The appellate division of the Kano State High Court set aside Omar Farouq’s sentence on Thursday because he did not have legal representation at his first trial, his counsel Kola Alapinni told CNN.
He will be released Monday after being in captivity for over five months with no access to family or lawyers.
The Sharia court judgment which was nullified Thursday described him as a 17-year-old minor, but Alapinni told CNN his client is 13.
Alapinni said Farouq’s mother had fled to a neighboring town after mobs descended on their home following his arrest.
“We now need to arrange safe passage for him. His life is in danger in Kano — it will never be the same,” said Alapinni.
He had not been allowed legal representation before or during his trial — in contravention of Nigerian citizens’ constitutional right to legal representation, said his lawyers.
He was convicted on August 10 for making “a blasphemous statement against Prophet Mohammed in a WhatsApp Group,” the judgment document stated.
Blasphemy is an offense that carries the death sentence under Kano State’s Sharia Penal Code.
The recording was shared widely, causing mass outrage in the highly conservative, majority Muslim state, according to various reports.
However, Sharif-Aminu’s case was remitted back to the Sharia court for a retrial due to procedural irregularities, said Alapinni.
The lawyer told CNN his team will appeal the entirety of the decision.
“Both cases have similar facts and the same judge. Why is one defendant free and not the other?” he said.
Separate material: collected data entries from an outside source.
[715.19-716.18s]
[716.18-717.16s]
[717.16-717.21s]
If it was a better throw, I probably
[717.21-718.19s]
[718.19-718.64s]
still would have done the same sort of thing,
Amnesty International’s country director Osai Ojigho said she welcomed Farouq’s release and that “he should not have been convicted in the first [place].”
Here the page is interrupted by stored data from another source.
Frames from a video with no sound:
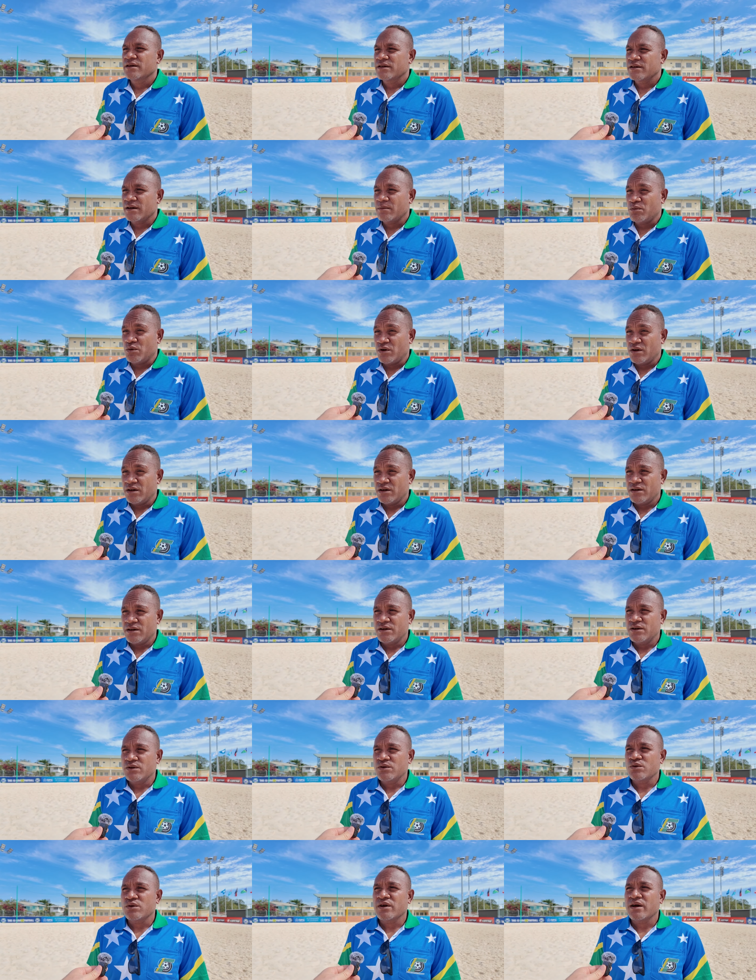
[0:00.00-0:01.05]

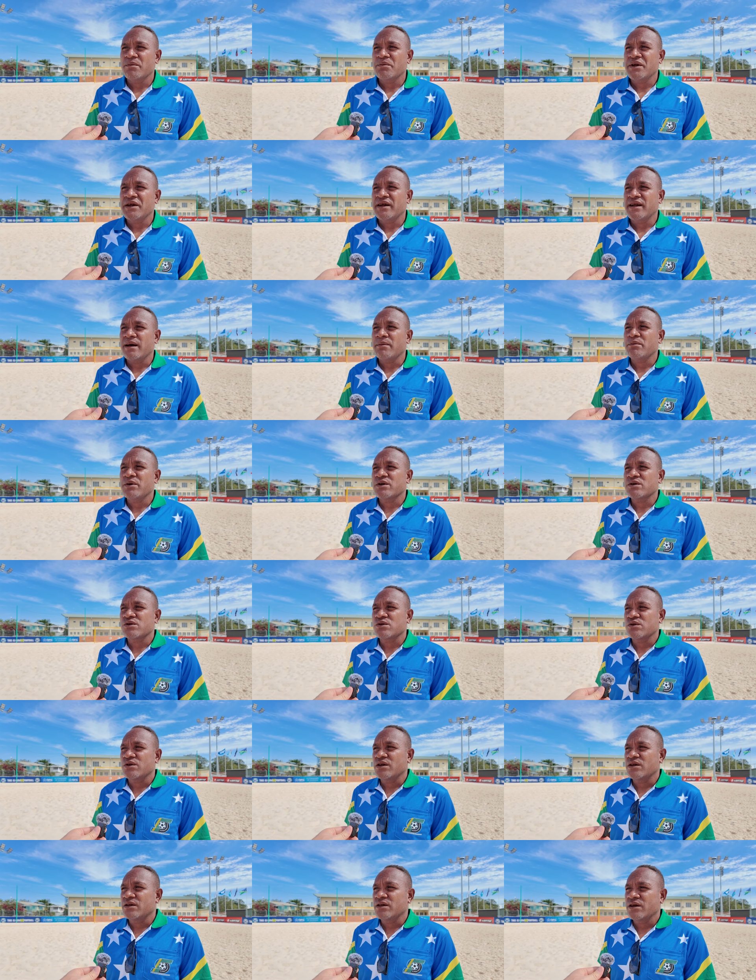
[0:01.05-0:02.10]
supporters to come in numbers
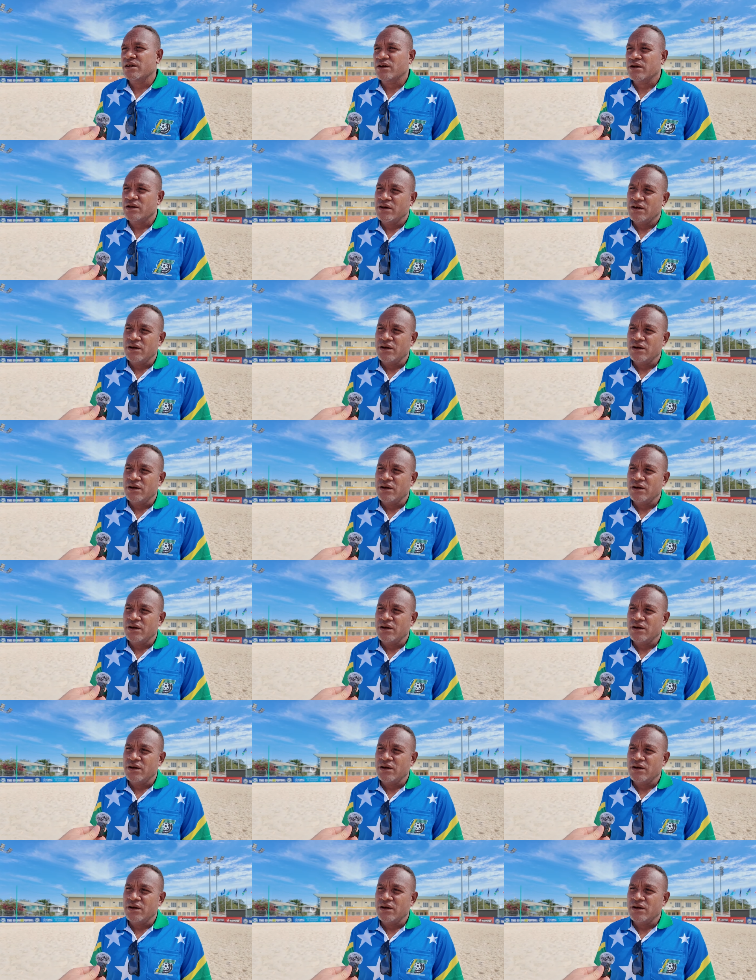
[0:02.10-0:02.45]
so that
“We reiterate our stance that Aminu Yahaya Shariff should be given a fair hearing,” she added.
The US Commission on International Religious Freedom reacted to the news with relief.
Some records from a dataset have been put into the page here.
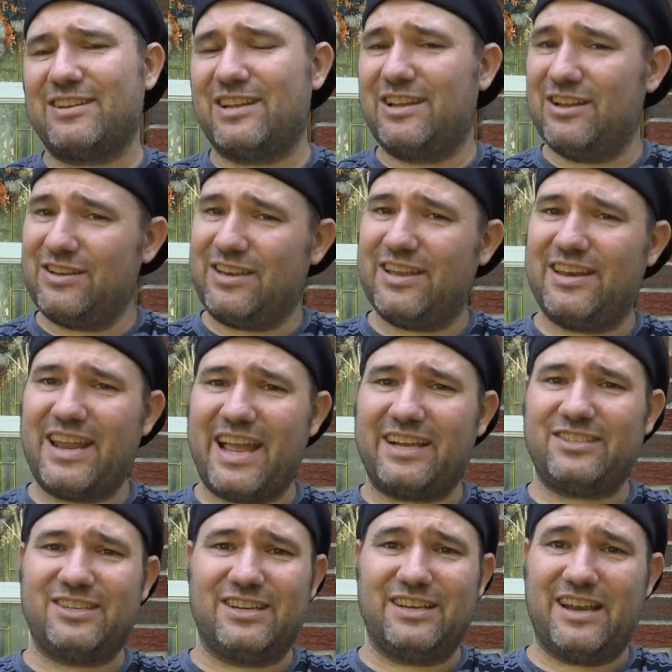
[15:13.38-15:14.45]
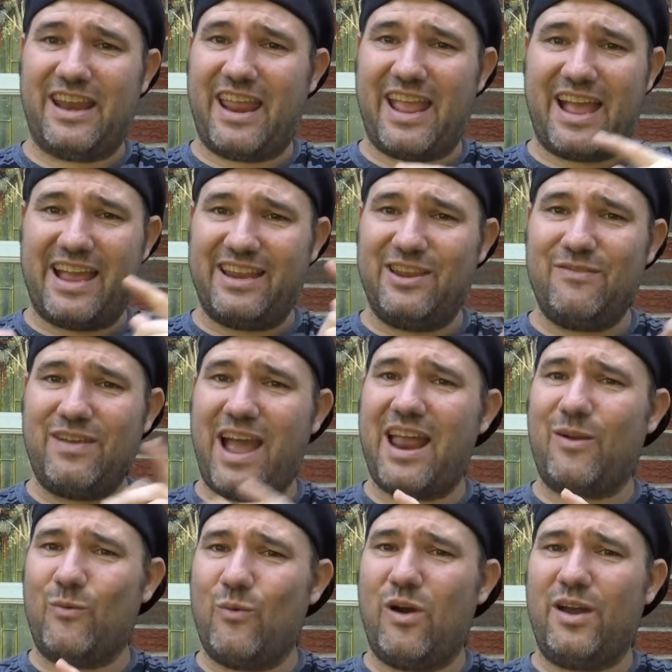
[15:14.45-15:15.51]
good connection, you've got
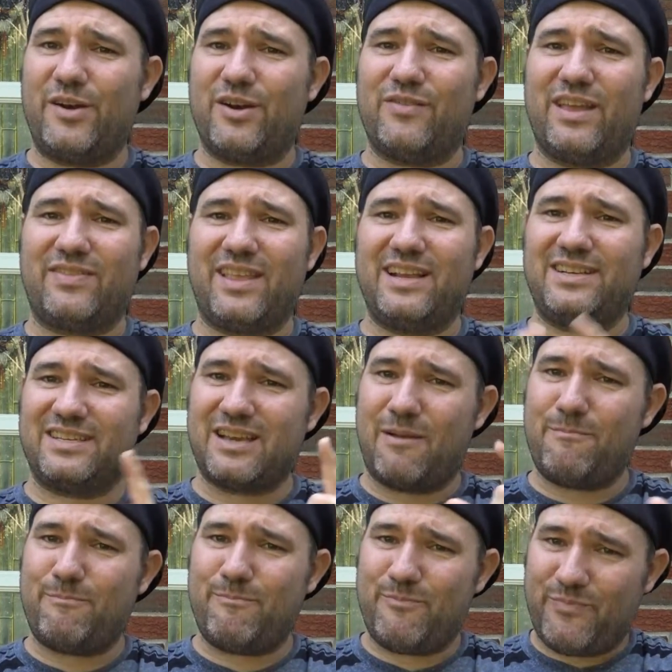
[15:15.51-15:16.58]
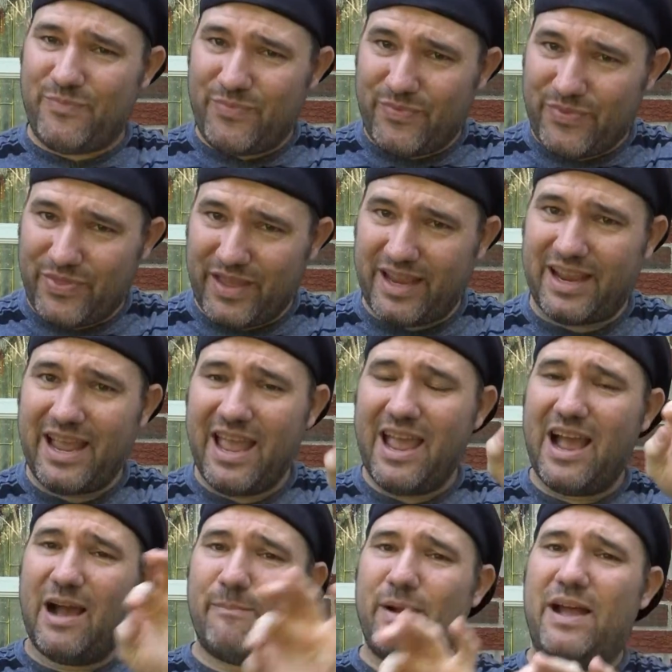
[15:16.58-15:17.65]
to wonder that something
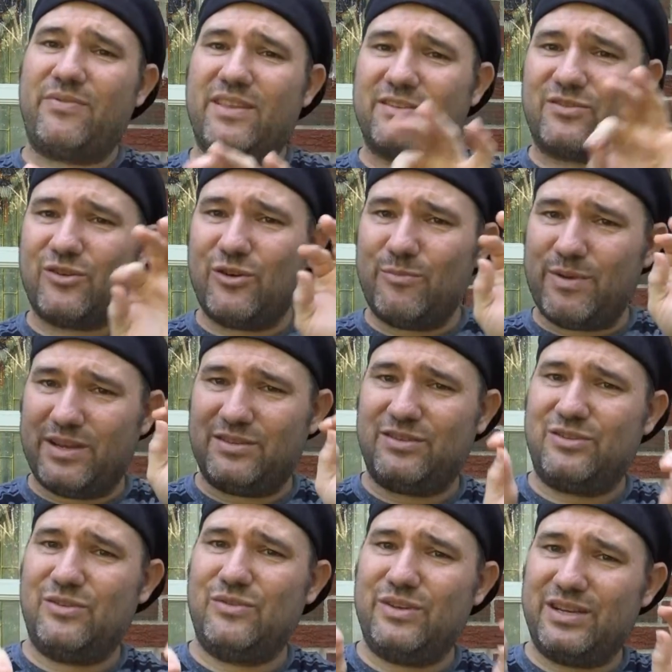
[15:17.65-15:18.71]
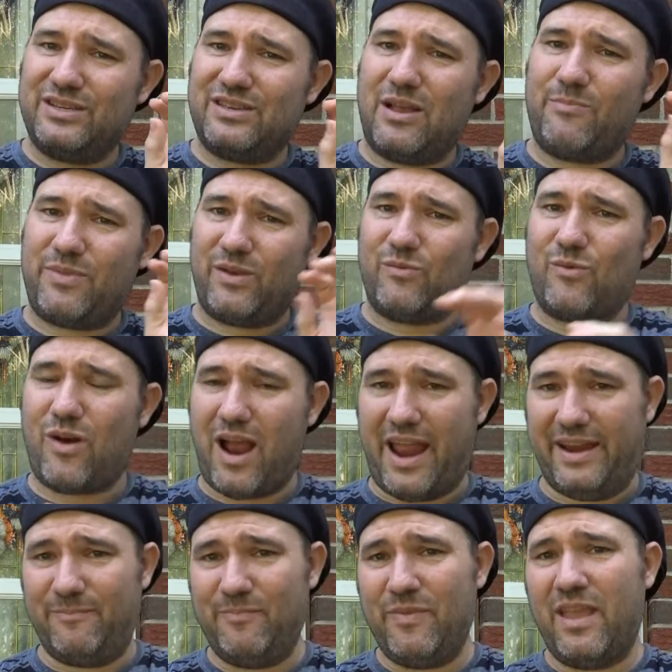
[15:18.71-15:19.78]
about this group is doing something
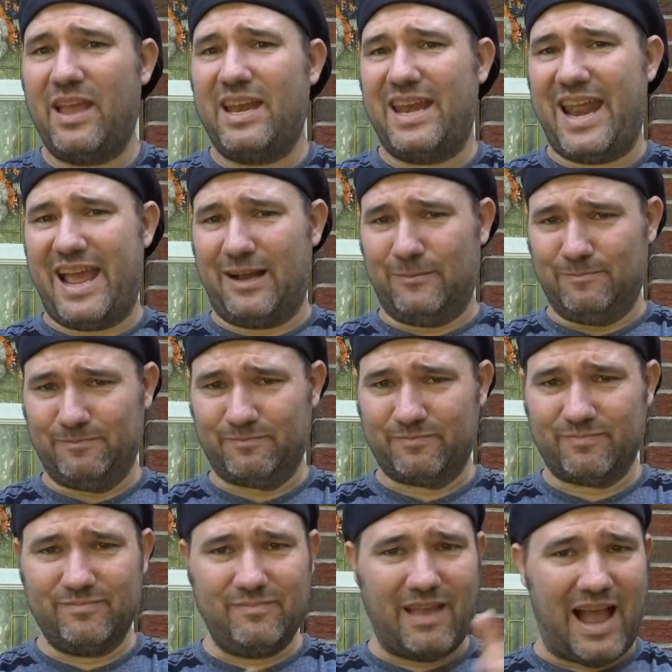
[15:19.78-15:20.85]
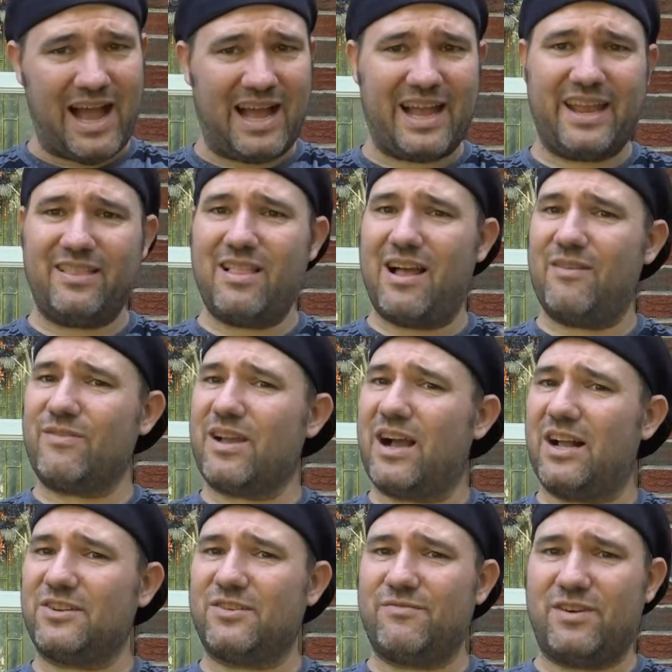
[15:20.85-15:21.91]
right. Now, I love
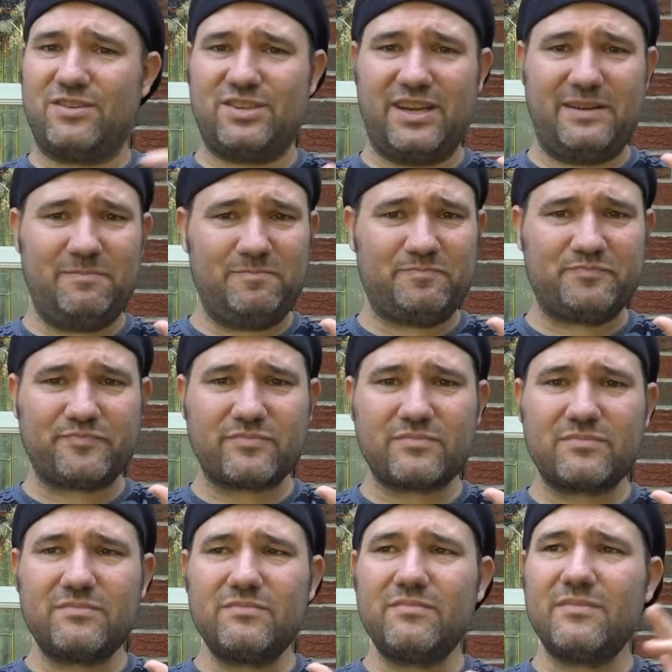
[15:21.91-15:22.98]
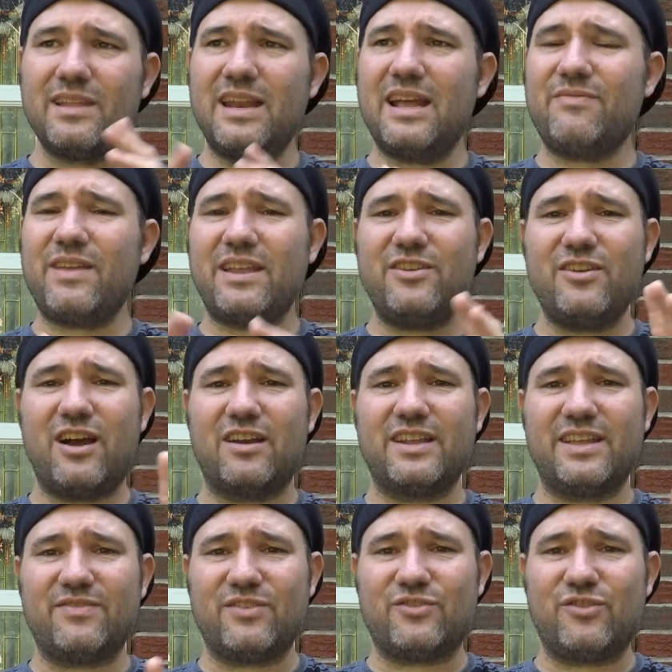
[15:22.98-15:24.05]
controversy, and I think you ought to
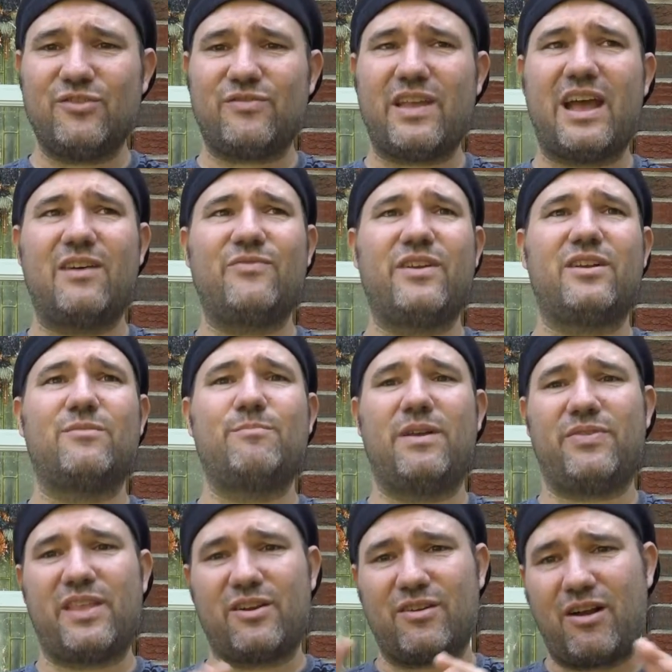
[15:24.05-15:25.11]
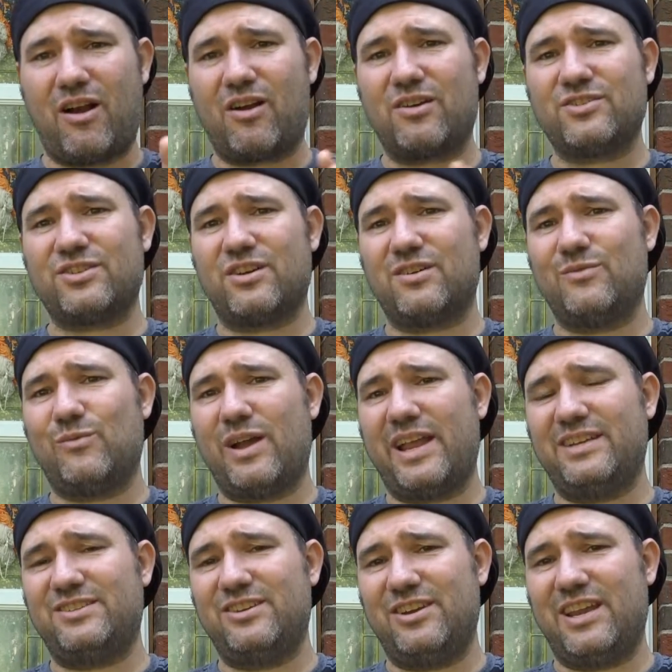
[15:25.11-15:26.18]
get the truth out there, but there are certain
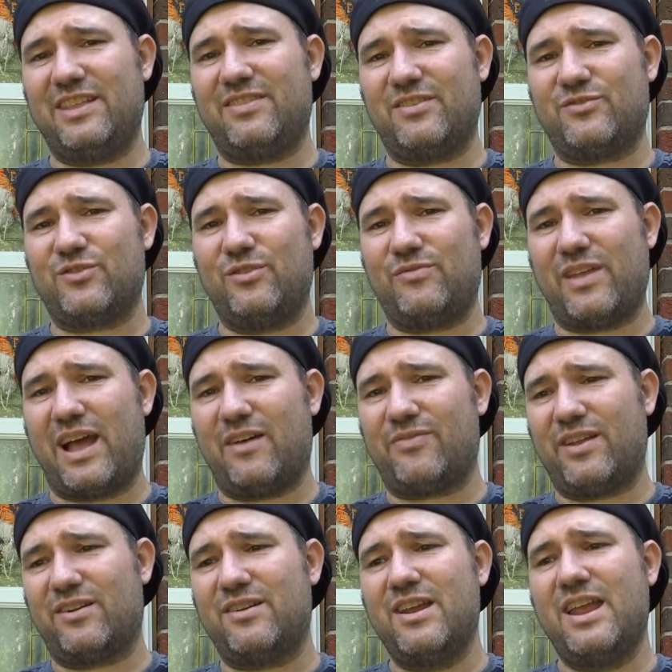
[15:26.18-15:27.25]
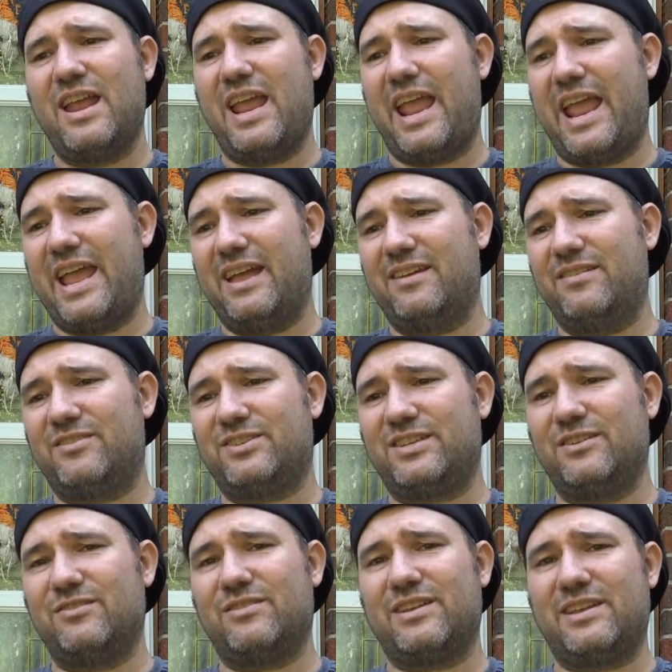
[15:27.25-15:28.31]
ways you get the truth out there and
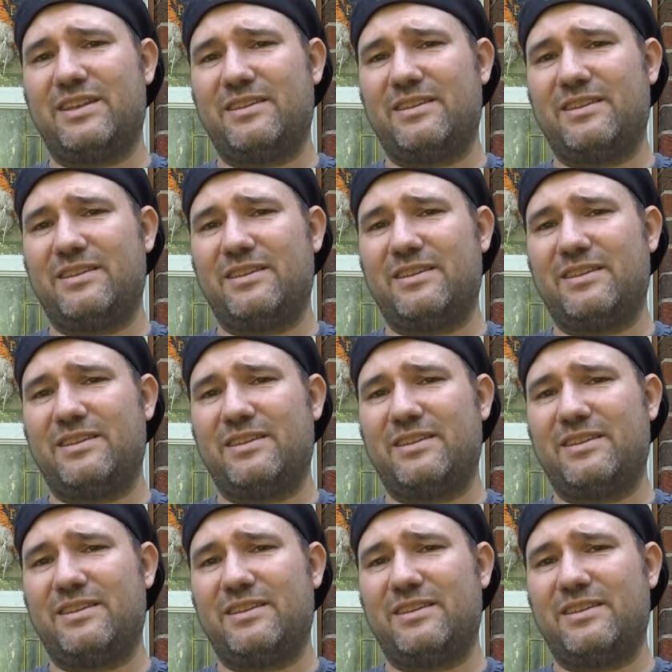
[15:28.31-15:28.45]
still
“This is a step in the right direction,” said the federal government body’s commissioner Frederick A. Davie in a statement. ” It would be better if Sharif-Aminu were not retried at all… Ultimately, blasphemy convictions fly in the face of religious freedom norms and values.”
Kano’s State Governor, Abdullahi Ganduje, told clerics in Kano in August that he would sign Sharif-Aminu’s death warrant as soon as the singer had exhausted the appeals process, according to local media reports.
Kano State, like most predominantly Muslim states in Nigeria, practices Sharia law alongside secular law.
In the eyes of many Nigerians, the adoption of Sharia law is a violation of the country’s constitution, because they believe Article 10 guarantees religious freedom.
“This issue of blasphemy is incompatible with the Nigerian constitution,” Leo Igwe, chair of the board of trustees for the Humanist Association of Nigeria, told CNN in September.
The court upheld the legality of the Sharia Penal system in both cases, a decision which Alapinni said he will also appeal in the Federal Court.
“It goes to the very root of religious freedom in Nigeria,” he added.